Your answer must be an exact copy of the records, minus any pictures.

= = = = =

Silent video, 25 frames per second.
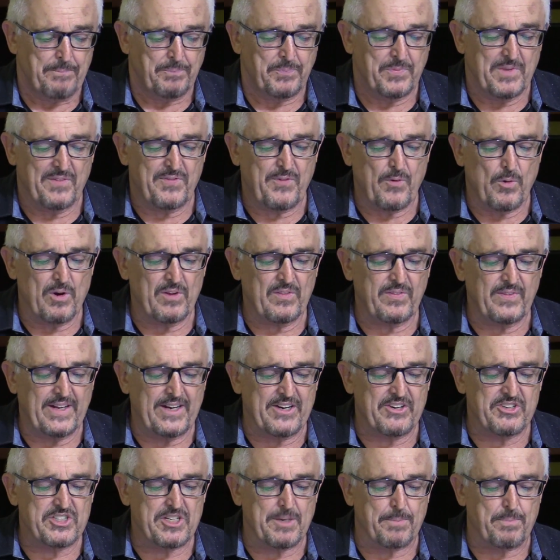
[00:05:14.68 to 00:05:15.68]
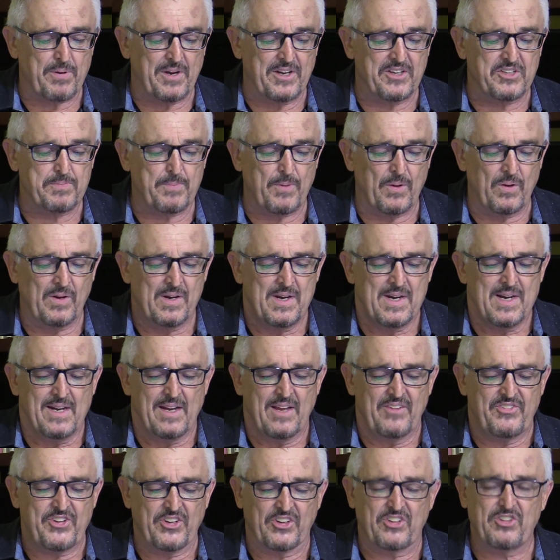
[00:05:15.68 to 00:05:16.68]
The fourth leadership principle
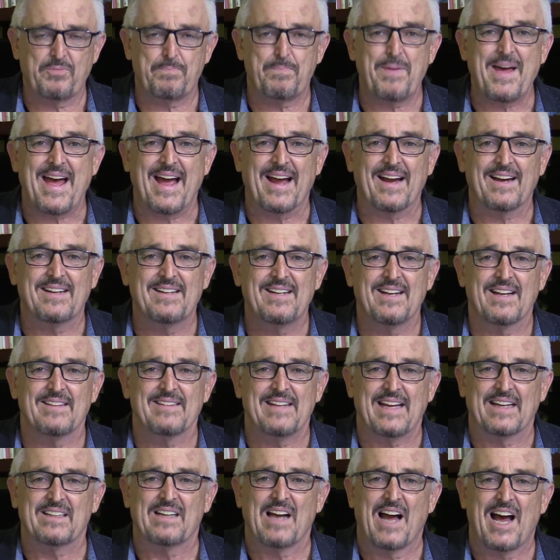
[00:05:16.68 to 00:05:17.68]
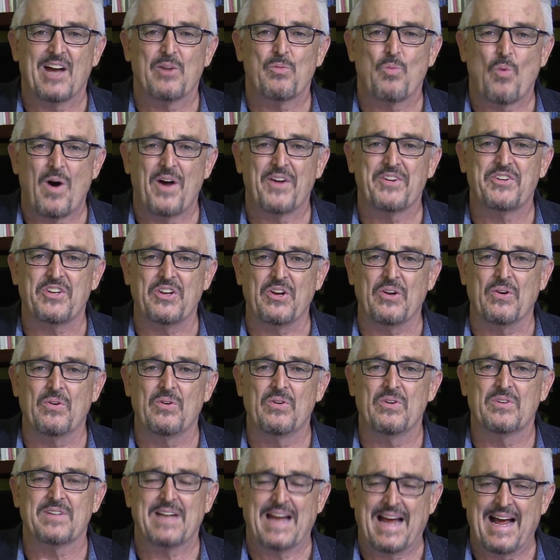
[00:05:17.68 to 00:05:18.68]
is expect that God wants
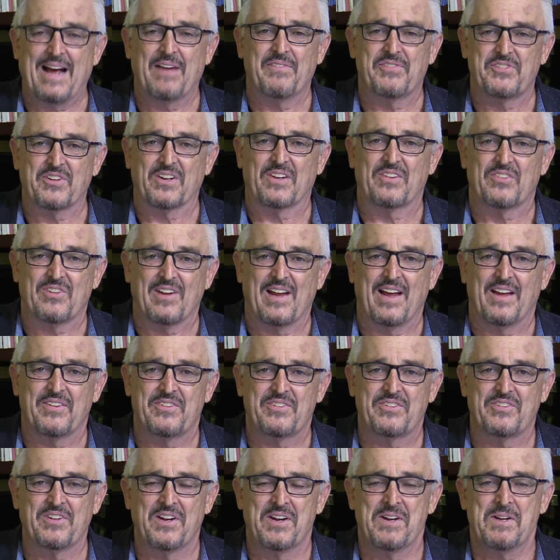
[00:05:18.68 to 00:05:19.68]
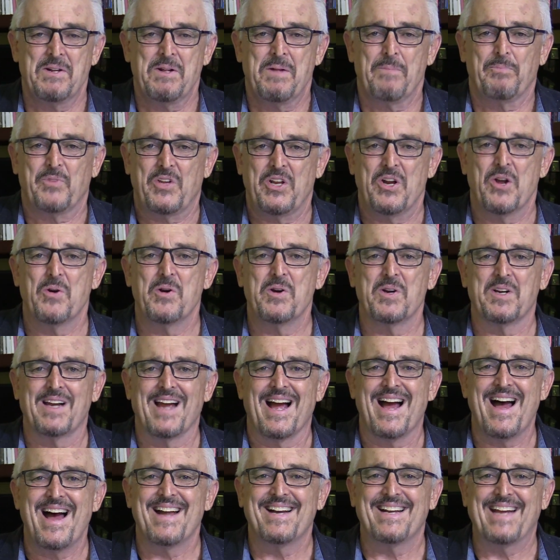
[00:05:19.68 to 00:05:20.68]
you to have success. You know,
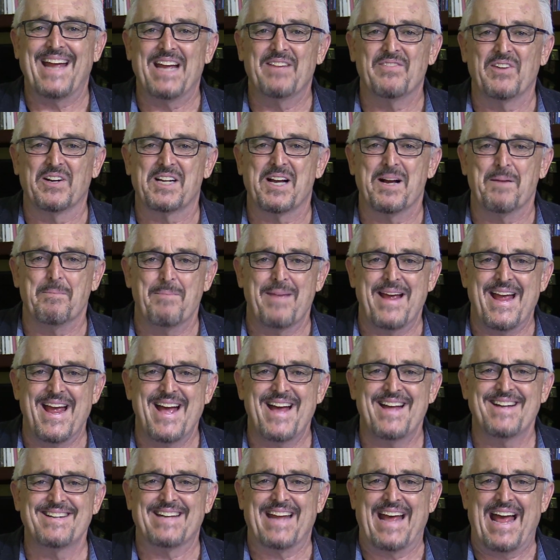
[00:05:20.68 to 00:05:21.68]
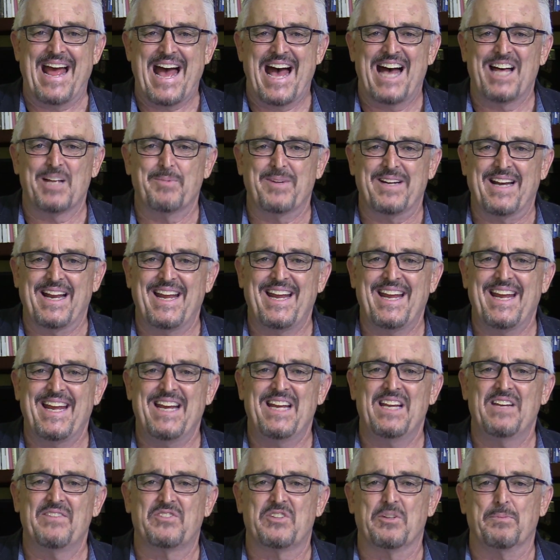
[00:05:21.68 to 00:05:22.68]
God gave a command to Adam and
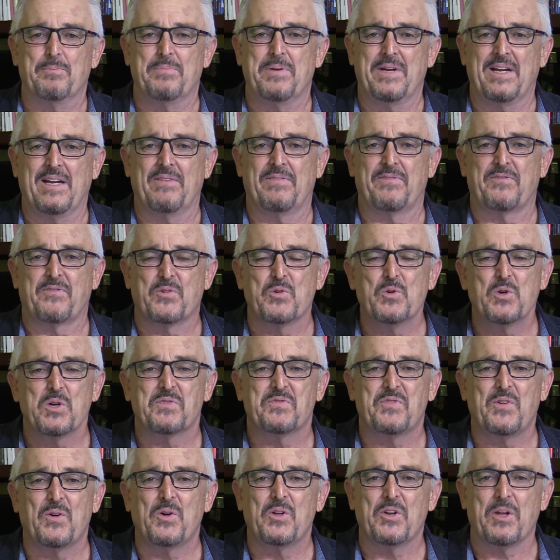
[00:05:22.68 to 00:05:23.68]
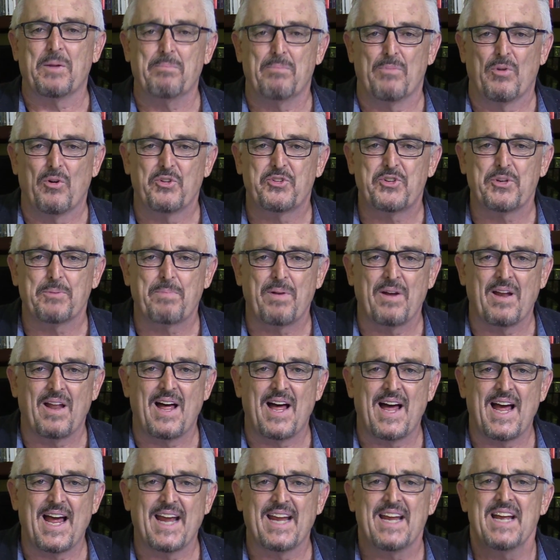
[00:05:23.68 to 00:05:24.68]
Eve to be fruitful and
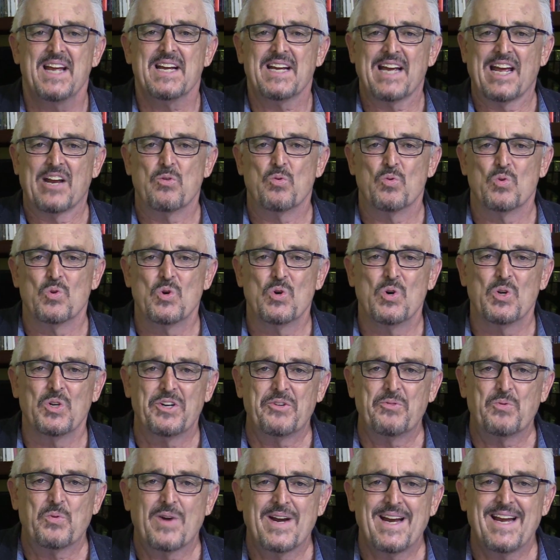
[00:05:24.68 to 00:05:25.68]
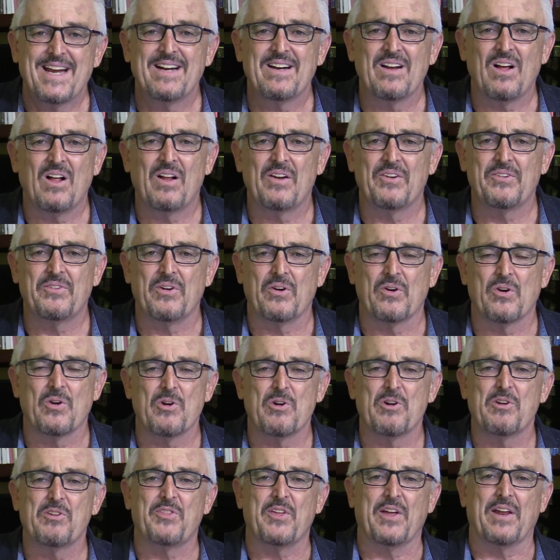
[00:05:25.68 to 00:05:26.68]
multiply and rule and reign on
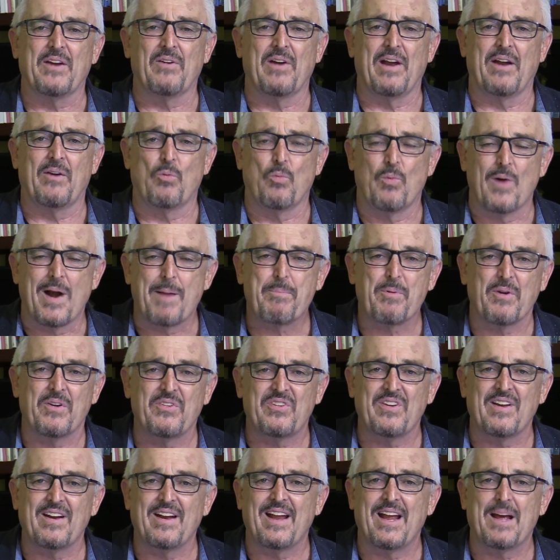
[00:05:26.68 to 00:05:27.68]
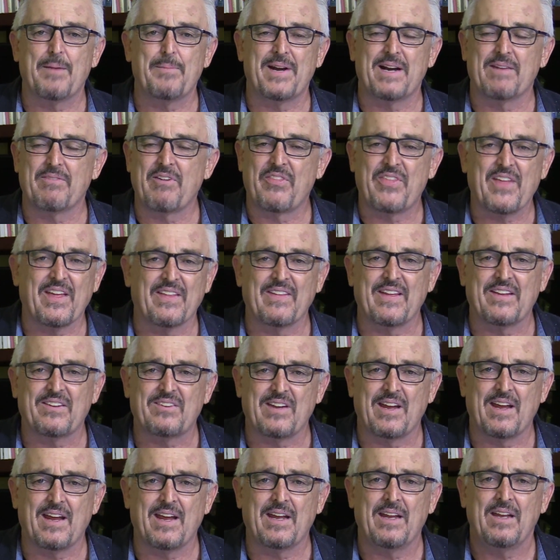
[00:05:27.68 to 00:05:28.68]
earth and, and represent Him in everything they
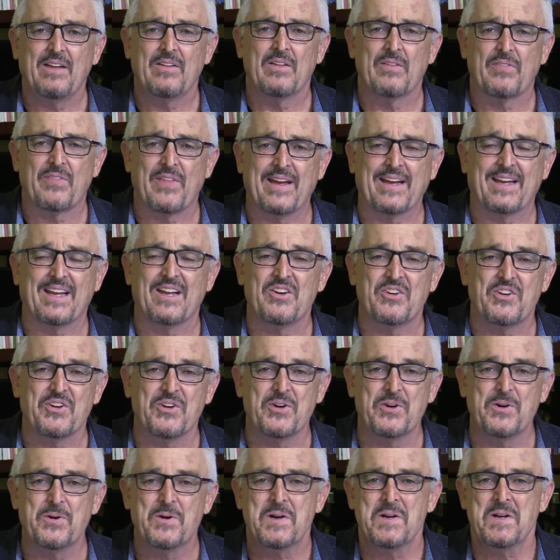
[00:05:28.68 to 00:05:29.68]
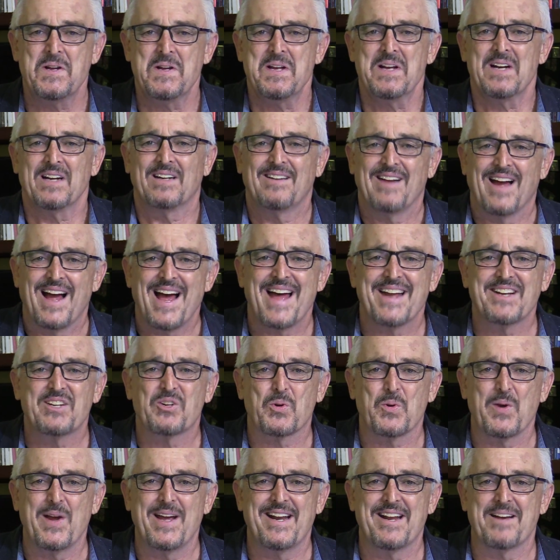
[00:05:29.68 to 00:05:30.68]
say, think, and do. God
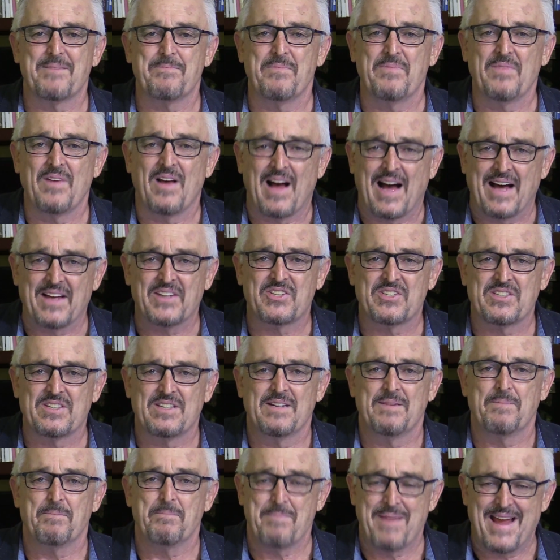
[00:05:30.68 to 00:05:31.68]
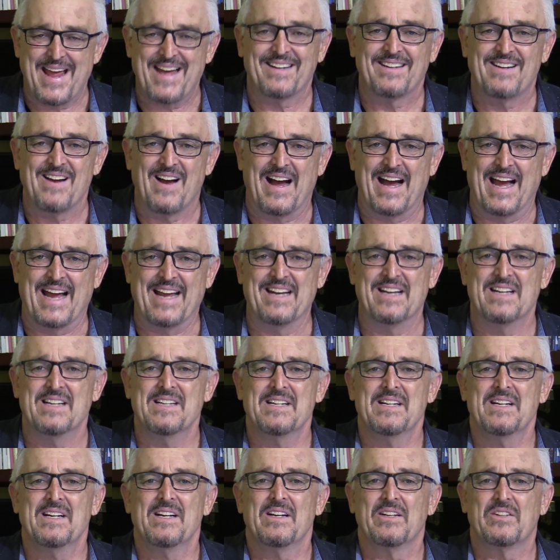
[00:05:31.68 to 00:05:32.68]
created us, mankind,
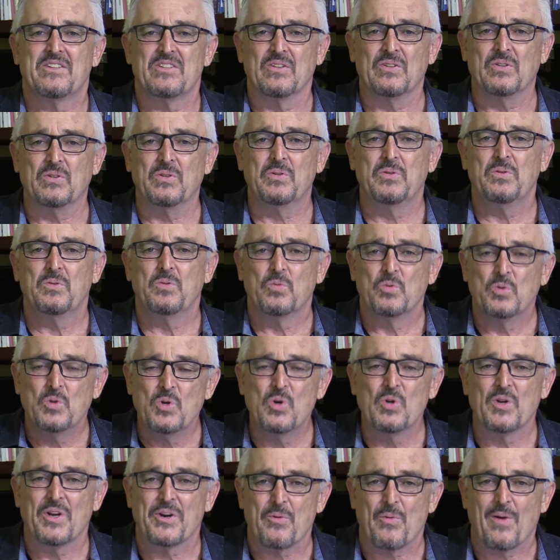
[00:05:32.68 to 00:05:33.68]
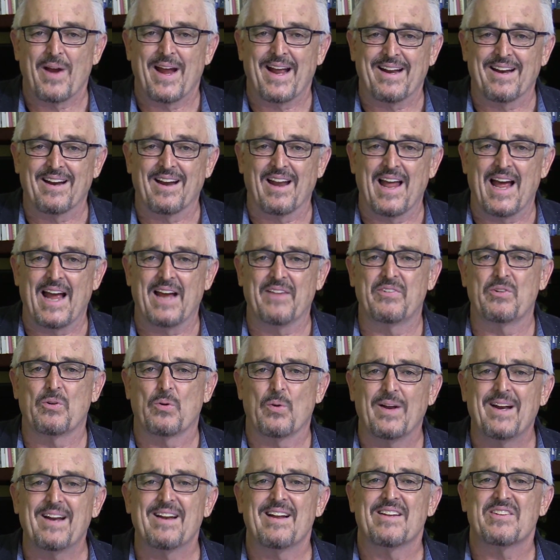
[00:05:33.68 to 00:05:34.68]
to rule and reign in life,
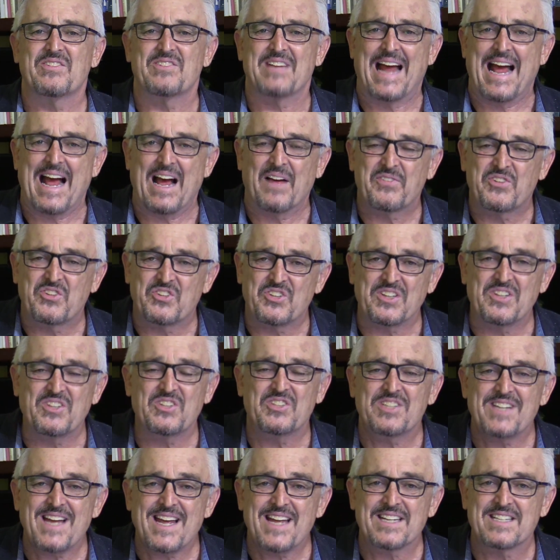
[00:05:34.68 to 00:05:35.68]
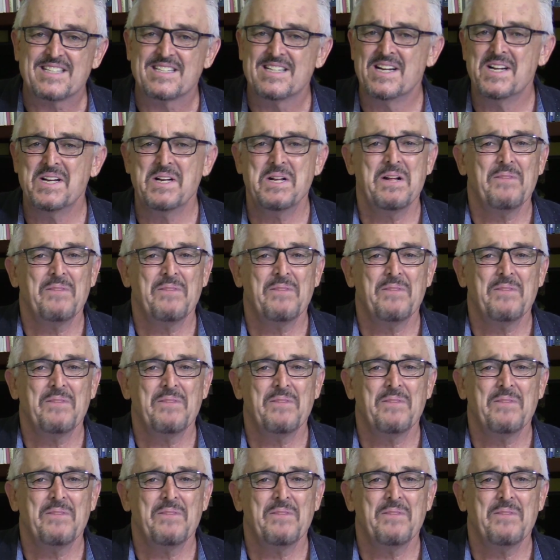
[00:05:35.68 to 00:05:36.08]
created us to have success.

= = = = =

- **The answer**:
Silent video, 25 frames per second.
[00:05:14.68 to 00:05:15.68]
[00:05:15.68 to 00:05:16.68]
The fourth leadership principle
[00:05:16.68 to 00:05:17.68]
[00:05:17.68 to 00:05:18.68]
is expect that God wants
[00:05:18.68 to 00:05:19.68]
[00:05:19.68 to 00:05:20.68]
you to have success. You know,
[00:05:20.68 to 00:05:21.68]
[00:05:21.68 to 00:05:22.68]
God gave a command to Adam and
[00:05:22.68 to 00:05:23.68]
[00:05:23.68 to 00:05:24.68]
Eve to be fruitful and
[00:05:24.68 to 00:05:25.68]
[00:05:25.68 to 00:05:26.68]
multiply and rule and reign on
[00:05:26.68 to 00:05:27.68]
[00:05:27.68 to 00:05:28.68]
earth and, and represent Him in everything they
[00:05:28.68 to 00:05:29.68]
[00:05:29.68 to 00:05:30.68]
say, think, and do. God
[00:05:30.68 to 00:05:31.68]
[00:05:31.68 to 00:05:32.68]
created us, mankind,
[00:05:32.68 to 00:05:33.68]
[00:05:33.68 to 00:05:34.68]
to rule and reign in life,
[00:05:34.68 to 00:05:35.68]
[00:05:35.68 to 00:05:36.08]
created us to have success.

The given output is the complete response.